I've used CVS, PVCS, VSS, (but not ClearCase), and Perforce is the best system I've ever used, bar none. Let me go through some of the key points:
- Quality of Support. I put this first becuase I think it's that important. I get same-day turnaround whenever I contact them and it's not a weekend (and I've gotten turnaround within an hour at 1am on sunday, so even then you often do), their tech support people know what they're doing and are willing to go the extra mile.
- The Model's Like CVS. I think this is actually important. To get all the "advantages" of clearcase, you have to be using the ClearCase file system, which basically means that your compiles are over NFS. Do you really want that? P4 gives you a local copy of all the files, just like CVS.
- Server Centric Model. While this can impose some difficulties for fully disconnected access, it saves your ass in a lot of places. Thinking of deleting a file and want to know if someone's working on it? You can see. Thinking of doing a branch and want to see the status of the branch on people's current machines? You can see. This can save you quite a few times.
- Multi-Platform Support Rocks. I've NEVER found a platform which P4 doesn't support. Mac, Win, Linux (we're using it on Intel and Alpha), Solaris, even IA-64 if you've got one, they run on everything. Very nice.
- Ease of Use. If you've got people who are familiar with ANY local-file based source control, they can be up to speed extremely quickly. I've got people who are familiar with CVS who are working extremely well in like 2 hours with P4, rather than weeks of training in CVS. So your training costs are virtually nil with P4 if your people already know CVS or VCC.

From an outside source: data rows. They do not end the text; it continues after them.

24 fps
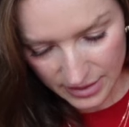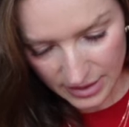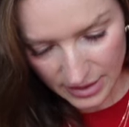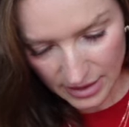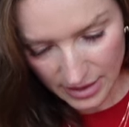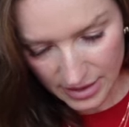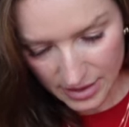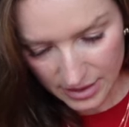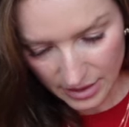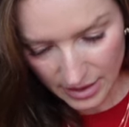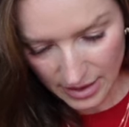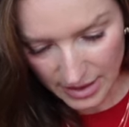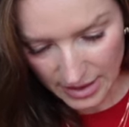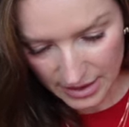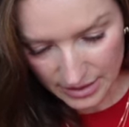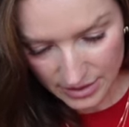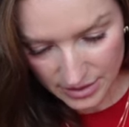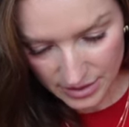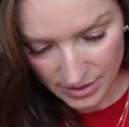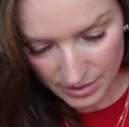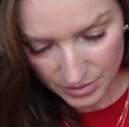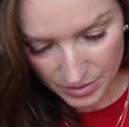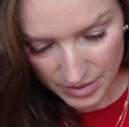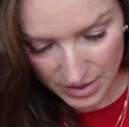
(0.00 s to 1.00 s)
they are
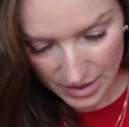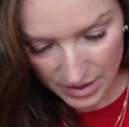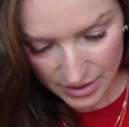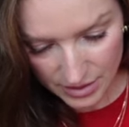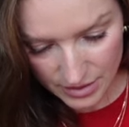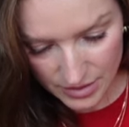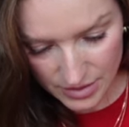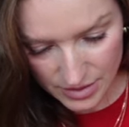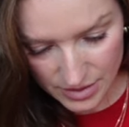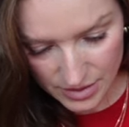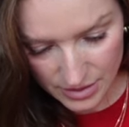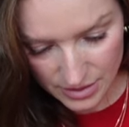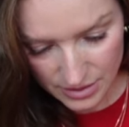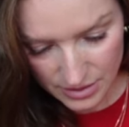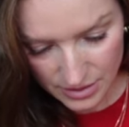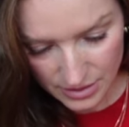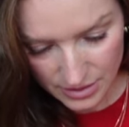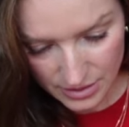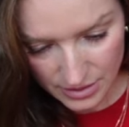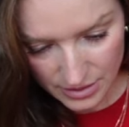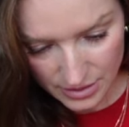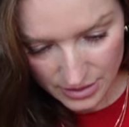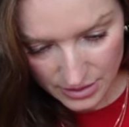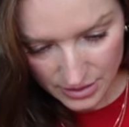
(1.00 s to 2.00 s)
cotton, because
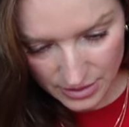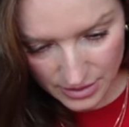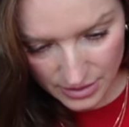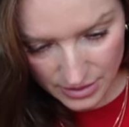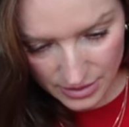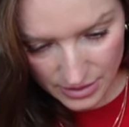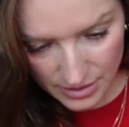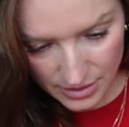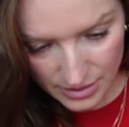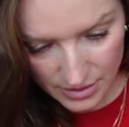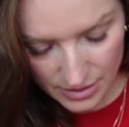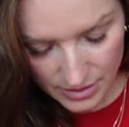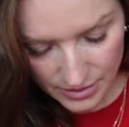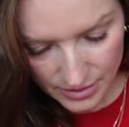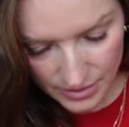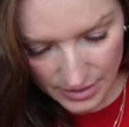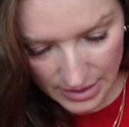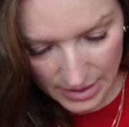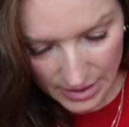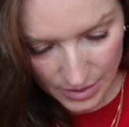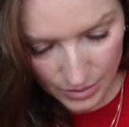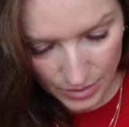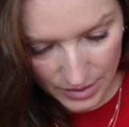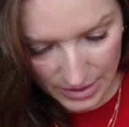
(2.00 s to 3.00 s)

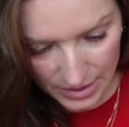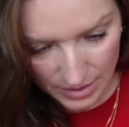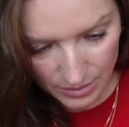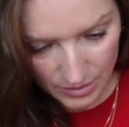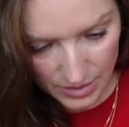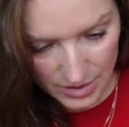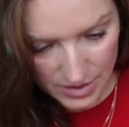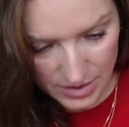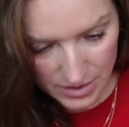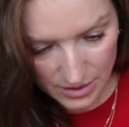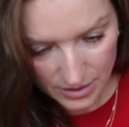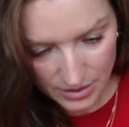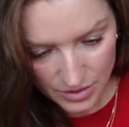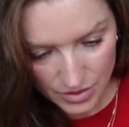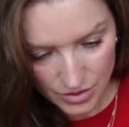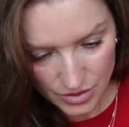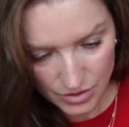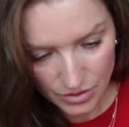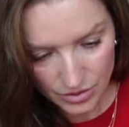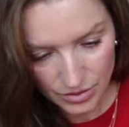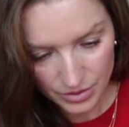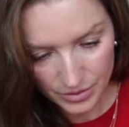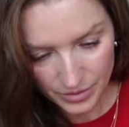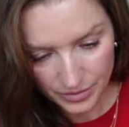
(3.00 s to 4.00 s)
I don't want to mislead
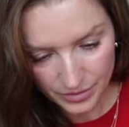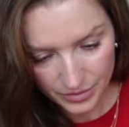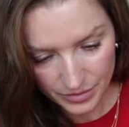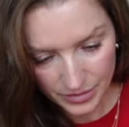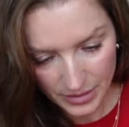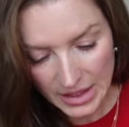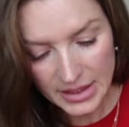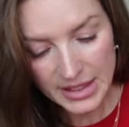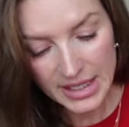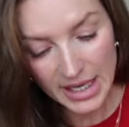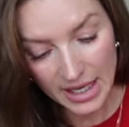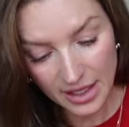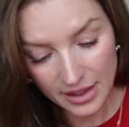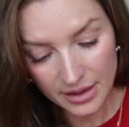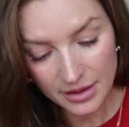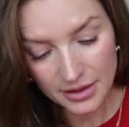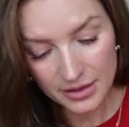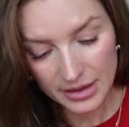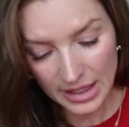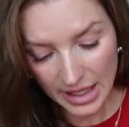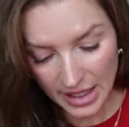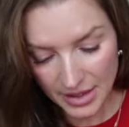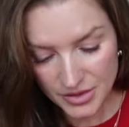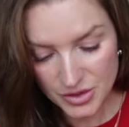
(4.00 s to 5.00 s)
you. Yeah,
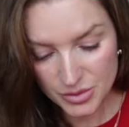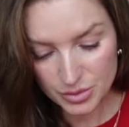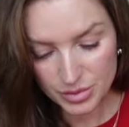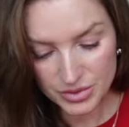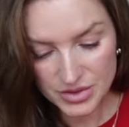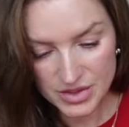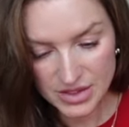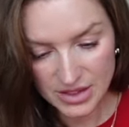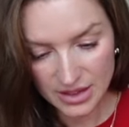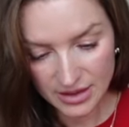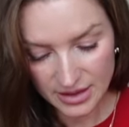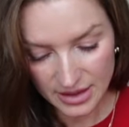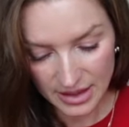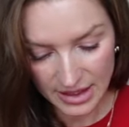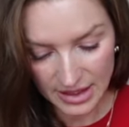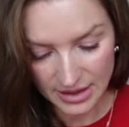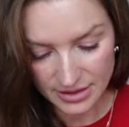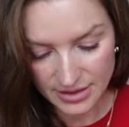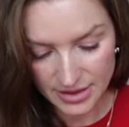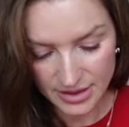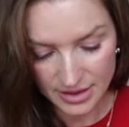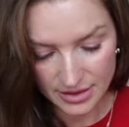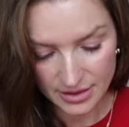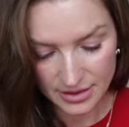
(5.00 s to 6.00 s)
100%
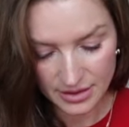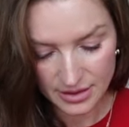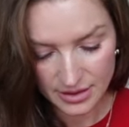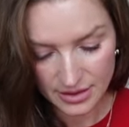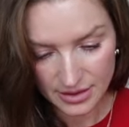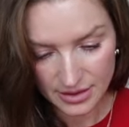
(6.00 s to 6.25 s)
cotton.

- Speed. It's FAST. REALLY fast. Because of the server-centric model, it's able to determine extremely easily what you need to download and what you don't. It uses things like MD5 digests to determine whether you're actually in sync, it uses its database of what you've stored, etc. And then it just downloads a compressed delta of the file and modifies it locally. If you've got people working over not-so-fast links, this will save your ass.
- It's TRANSACTIONAL. The basic unit of transactions is the Changelist. When you check stuff in, it's completely atomic. Either everything's submitted, or nothing is. That's it. So at any time you have, without labelling, a complete, transactional history of everyting that you've ever done, and it means that you can never download in inconsistent states. Everyone is consistent all the time. This also means that you don't have to constantly label everything, because the transaction ID acts as a unique identifier for the state of the database at any given point in time.

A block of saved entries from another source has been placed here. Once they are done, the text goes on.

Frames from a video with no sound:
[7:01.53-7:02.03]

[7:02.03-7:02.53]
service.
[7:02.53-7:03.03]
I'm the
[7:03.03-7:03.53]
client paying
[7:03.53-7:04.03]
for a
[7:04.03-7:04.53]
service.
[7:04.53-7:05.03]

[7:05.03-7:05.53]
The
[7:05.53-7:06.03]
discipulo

- Branching/Merging Rocks. I've never had a case where P4's branching/merging support didn't work perfectly. They detect three way merges, they detect multiple lines of integration/development, it all just WORKS. I can't stress how important this is for quality development, and it's infinitely better than the support in CVS.

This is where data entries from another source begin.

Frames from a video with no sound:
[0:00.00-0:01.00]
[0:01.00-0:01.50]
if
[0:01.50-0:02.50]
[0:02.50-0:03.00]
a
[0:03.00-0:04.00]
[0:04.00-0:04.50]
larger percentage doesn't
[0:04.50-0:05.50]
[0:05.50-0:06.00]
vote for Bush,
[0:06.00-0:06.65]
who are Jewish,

- Ease of Administration. I administer 2 perforce servers. I spend, on average, about 2 minutes doing administration. The thing just works perfectly.
- Cheap Hardware. Unlike Clearcase, you can get a fairly cheap box for P4. We're running 25 users with about 70 clients on a $5k box (and most of that is RAM and RAID array), and it's so fast that most people never even notice, because its downloads are about as fast as a filecopy on the network.
- Stores in digested RCS files. So it gets around the corruption issue with some tweaking, but the core files are basically RCS files, which means that if you decide to give it the boot for whatever reason, you can integrate them into another source control system very easily. CVS will have the same issues with corruption that VSS does, because they dont' attempt to deal with the problems that RCS file corruption can incur.
I'm a little partial, but it's an amazing system that you really should evaluate. I think that if you're looking at CVS and ClearCase, P4 gives you the happy medium: faster and cheaper than ClearCase, more enterprise-friendly than CVS.